Şöyle de denilmiştir: Bu ayet-i kerime hutbeyi dinlemek hakkında nazil olmuştur. Bu görüşü de Said b. Cübeyr, Mücahid, Ata, Amr b. Dinar, Zeyd b. Eslem, el-Kasım b. Muhaymere, Müslim b. Yesar, Şehr b. Havşeb ve Abdullah b. el-Mübarek ifade etmişlerdir. Ancak bu görüş zayıftır. Çünkü hutbede okunan Kur'an-ı Kerim miktarı azdır. Ve hutbenin tamamının dinlenmesi icabeder. Bunu da İbnü'l-Arabi ifade etmiştir. en-Nekkaş der ki: Ayetikerime Mekke'de inmiştir. Mekke'de ise ne hutbe vardı, ne de Cuma namazı.

 

Taberi de yine Said b. Cübeyr'den gelen rivayete göre bu ayet-i kerime Kurban bayramı, Ramazan bayramı ve Cuma günü (hutbelerini) dinlemek ile imamın açıktan Kur'an okuduğu namazların dinlenmesi hakkındadır, o halde bu buyruk umumidir. Sahih olan da budur. Çünkü bu açıklama gerek bu ayet-i kerimenin, gerek onun dışında sünnet-i seniyyenin dinlemeyi vacip kıldığı bütün hususları bir arada toplamaktadır.

 

en-Nekkaş der ki: Tefsir alimleri buradaki dinlemenin farz olan ve olmayan bütün namazlarda olduğunu icma ile kabul etmişlerdir.

 

en-Nehhas da şöyle demektedir: Dil bakımından bu dinlemenin her hususta olması gerekir. Ancak, bu hususta tahsis olduğuna dair herhangi bir delilin bulunması müstesnadır.

 

ez-Zeccac ise şöyle demektedir: Yüce Allah'ın: "Onu dinleyin ve susun" buyruğunun gereğince amel edin ve onun hükümlerini aşmayın anlamına gelmesi de mümkündür. Çünkü susmak (insat), dinlemek üzere susmak, kulak kabartmak ve gereken saygıyı göstermek demektir. Bu fiil; (...) şeklinde kullanılabildiği gibi, -hemze ziyadesi sözkonusu olmaksızın- (...) şeklinde de kullanılır. Şair der ki: "İmam dedi ki: Efendimizin emrini yerine getirmeye bakın Biz de onun dediği gibi artık muhalefet etmedik ve susup dinledik."

 

(...): Susup onu dinlediler, şeklinde kullanılır. Şair de der ki: Hazamı konuştu mu susup onu dinleyin Çünkü söz diye Hazami'nin dediğine denir."

 

Bazıları da Yüce Allah'ın: "Onu dinleyin ve susun" buyruğu hakkında şöyle demişlerdir: Bu buyruk Rasulullah (s.a.v.)'a has idi.
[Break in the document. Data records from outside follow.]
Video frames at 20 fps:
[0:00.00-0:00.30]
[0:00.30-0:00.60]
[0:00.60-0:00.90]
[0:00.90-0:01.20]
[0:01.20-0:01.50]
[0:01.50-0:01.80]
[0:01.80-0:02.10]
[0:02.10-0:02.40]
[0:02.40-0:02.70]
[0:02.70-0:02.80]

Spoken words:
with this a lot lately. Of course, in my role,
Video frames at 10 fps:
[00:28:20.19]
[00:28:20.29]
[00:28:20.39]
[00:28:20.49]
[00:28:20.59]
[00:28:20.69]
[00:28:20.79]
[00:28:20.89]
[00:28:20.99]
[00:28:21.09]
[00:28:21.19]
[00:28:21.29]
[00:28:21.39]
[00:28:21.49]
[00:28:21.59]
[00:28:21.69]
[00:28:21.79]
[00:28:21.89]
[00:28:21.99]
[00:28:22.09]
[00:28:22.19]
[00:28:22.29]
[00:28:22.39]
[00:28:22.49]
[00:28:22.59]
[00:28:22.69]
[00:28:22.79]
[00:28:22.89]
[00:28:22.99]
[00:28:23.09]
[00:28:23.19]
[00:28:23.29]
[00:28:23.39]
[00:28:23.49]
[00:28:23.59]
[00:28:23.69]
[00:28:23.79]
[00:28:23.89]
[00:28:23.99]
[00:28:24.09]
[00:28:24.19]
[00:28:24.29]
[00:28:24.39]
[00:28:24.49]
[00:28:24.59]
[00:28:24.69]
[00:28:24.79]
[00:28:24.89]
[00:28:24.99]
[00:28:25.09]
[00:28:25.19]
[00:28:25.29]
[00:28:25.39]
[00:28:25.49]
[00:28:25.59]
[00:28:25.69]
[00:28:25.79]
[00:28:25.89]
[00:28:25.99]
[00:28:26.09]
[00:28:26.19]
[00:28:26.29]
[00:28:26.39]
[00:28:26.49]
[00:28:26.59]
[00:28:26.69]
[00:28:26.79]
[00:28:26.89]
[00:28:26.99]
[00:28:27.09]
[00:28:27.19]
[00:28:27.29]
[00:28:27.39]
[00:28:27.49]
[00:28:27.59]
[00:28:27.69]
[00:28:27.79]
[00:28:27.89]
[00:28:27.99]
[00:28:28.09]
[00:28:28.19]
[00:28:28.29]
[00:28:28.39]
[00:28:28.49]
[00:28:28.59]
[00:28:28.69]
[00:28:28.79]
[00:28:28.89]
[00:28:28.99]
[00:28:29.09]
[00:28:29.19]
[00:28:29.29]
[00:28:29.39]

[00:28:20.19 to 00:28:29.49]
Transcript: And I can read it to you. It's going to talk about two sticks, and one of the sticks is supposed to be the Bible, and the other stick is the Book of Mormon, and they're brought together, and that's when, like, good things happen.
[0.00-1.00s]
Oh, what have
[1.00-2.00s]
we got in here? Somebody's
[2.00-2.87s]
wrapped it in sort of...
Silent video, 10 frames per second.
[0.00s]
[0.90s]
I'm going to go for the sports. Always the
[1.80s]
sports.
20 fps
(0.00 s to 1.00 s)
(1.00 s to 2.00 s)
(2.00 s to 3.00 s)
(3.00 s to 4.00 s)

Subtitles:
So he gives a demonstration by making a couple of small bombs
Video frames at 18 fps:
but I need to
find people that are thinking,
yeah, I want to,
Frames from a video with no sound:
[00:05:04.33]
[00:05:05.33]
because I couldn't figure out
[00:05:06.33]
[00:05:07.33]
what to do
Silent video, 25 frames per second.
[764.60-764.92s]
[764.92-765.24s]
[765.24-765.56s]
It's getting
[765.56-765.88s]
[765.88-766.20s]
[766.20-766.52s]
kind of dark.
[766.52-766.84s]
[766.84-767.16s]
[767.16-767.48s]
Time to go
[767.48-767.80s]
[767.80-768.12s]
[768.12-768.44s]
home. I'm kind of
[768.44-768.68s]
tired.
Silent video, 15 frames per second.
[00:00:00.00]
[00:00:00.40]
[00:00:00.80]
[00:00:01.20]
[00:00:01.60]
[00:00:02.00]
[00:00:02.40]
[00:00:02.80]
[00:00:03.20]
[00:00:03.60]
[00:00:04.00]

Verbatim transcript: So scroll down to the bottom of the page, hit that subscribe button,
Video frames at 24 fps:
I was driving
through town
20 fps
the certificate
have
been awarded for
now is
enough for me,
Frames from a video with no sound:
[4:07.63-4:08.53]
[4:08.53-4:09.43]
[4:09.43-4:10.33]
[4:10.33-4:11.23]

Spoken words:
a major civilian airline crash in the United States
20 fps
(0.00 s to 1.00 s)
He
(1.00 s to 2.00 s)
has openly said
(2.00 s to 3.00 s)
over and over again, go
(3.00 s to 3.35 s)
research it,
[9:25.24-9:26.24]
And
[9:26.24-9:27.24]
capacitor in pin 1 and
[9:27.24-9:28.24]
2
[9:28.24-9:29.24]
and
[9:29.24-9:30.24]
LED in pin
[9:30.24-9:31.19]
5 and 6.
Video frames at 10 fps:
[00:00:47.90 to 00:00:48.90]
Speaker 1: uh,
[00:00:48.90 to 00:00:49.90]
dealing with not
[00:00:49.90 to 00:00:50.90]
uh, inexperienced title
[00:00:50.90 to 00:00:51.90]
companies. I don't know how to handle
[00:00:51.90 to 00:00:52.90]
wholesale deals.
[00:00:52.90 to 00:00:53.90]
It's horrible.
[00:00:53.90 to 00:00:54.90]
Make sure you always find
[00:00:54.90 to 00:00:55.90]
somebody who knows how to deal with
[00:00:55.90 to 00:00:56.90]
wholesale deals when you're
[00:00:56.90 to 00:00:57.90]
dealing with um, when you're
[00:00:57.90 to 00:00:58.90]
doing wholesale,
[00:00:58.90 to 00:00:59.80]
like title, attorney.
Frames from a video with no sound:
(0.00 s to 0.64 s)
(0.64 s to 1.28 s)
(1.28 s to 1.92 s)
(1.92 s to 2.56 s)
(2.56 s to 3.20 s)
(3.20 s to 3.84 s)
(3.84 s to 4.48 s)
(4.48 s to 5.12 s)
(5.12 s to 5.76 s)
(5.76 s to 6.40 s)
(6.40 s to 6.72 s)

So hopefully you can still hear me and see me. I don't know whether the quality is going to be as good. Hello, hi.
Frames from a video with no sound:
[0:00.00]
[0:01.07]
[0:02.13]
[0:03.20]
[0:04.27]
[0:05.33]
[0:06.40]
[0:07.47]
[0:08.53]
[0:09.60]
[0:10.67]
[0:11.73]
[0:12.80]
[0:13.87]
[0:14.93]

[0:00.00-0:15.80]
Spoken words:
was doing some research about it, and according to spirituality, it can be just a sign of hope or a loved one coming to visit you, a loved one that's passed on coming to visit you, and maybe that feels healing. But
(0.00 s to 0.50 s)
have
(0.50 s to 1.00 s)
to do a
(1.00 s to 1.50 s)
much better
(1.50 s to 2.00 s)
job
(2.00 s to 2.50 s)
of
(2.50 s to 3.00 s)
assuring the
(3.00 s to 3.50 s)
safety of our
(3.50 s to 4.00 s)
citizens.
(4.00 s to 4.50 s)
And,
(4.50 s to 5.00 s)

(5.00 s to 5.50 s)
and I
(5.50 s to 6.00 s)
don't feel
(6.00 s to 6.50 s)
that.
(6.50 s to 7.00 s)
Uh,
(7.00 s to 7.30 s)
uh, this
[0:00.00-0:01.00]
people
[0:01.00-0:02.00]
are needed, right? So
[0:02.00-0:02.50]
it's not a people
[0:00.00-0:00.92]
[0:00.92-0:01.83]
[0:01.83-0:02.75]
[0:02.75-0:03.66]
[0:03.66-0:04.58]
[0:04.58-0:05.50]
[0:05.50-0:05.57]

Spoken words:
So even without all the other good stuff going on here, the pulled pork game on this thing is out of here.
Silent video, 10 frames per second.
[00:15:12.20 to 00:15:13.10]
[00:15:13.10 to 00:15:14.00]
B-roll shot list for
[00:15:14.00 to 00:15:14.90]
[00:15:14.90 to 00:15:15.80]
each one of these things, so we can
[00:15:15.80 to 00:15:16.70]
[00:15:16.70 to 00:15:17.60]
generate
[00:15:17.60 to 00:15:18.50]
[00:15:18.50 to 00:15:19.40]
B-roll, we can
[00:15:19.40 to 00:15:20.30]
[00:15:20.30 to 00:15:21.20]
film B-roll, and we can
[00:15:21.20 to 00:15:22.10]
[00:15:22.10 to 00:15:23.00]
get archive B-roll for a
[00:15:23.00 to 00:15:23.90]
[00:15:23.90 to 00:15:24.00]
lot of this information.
Ta ki onun ashabı söylediklerini iyice anlayabilsinler.

 

Derim ki: Bunun böyle olma ihtimali uzaktır, sahih olan buyruğun umumi olduğu görüşüdür. Çünkü: " ... ki merhamet olunasınız" diye buyurulmaktadır. Ayrıca tahsis için bir delile de ihtiyaç vardır. Abdulcebbar b. Ahmed, "Fevaidu 'I-Kur 'an " adlı eserinde şöyle demektedir: Müşrikler Yüce Allah'ın da durumları hakkında bize bildirdiği gibi, inat olsun diye işi yokuşa sürmek kastıyla çokça gürültü ve patırtı çıkartıyorlardı: "O kafirler dediler ki: Bu Kur'an'ı dinlemeyin ve hemen oKur'an okunurken siz anlamsız sözler söyleyin, belki böylelikle galip gelirsiniz. "(Fussilet, 26)

 

Bunun üzerine Yüce Allah da müslümanlara, vahyin eda edilmesi esnasında müşriklerin bu halinin tam aksine olmalarını ve Kur'an'ı dinlemelerini emretmektedir. Bir başka yerde de cinleri methederken şöyle buyurmaktadır: "Hatırla ki cinlerden bir taifeyi Kur'an'ı işitsinler diye sana doğru yöneltmiştik" (el-Ahkaf, 29).

 

Muhammed b. el-Ka'b el-Kurazi de der ki: Rasulullah (s.a.v.) namazda Kur'an okuduğu sırada arkasında namaz kılanlar ona karşılık veriyorlardı. Kendisi bismillahirrahmanirrahim dedi mi, onlar da onun gibi tekrarlıyorlar, Fatiha'yı ve arkasından zamm-ı süreyi bitinceye kadar böyle yapıyorlardı. Bu durum Yüce Allah'ın kalmasını dilediği kadar bir süre böylece kaldı. Daha sonra da: "Kur'an okunduğu zaman onu dinleyin ve susun ki, merhamet olunasınız" ayeti nazil olunca, onlar da susup dinlediler. İşte bu da "insat"ın yani susup dinlemenin, daha önceden yaptıkları şekilde Rasulullah (s.a.v.)'a yüksek sesle karşılık vermeyi terketmek ve böylece dinlemek anlamına geldiğini göstermektedir.

 

Katade, bu ayet-i kerime hakkında şöyle demektedir: Ashab namaz kılarken onlardan birileri gelir ve kaç rekat kıldınız, kaç rekat kaldı, diye sorardı. Bunun üzerine Yüce Allah: "Kur'an okunduğu zaman onu dinleyin ve susun ... " buyruğunu indirdi.

 

Yine Mücahid'den nakledildiğine göre, ashab-ı kiram, önceleri namazda ihtiyaç duydukları hususlarda konuşuyorlardı. Bunun üzerine Yüce Allah'ın: " ... ki, merhamet olunasınız" buyruğu nazil oldu.

 

Fatiha süresi tefsiri yapılırken cemaatin, imamın arkasında Kur'an okuması ile ilgili görüş ayrılıklarına dair açıklamalar geçmiş bulunmaktadır. İleride Yüce Allah'ın izniyle hutbenin hükmüne dair açıklamalar da el-Cuma Süresi'nde (9. ayetin tefsirinde) gelecektir.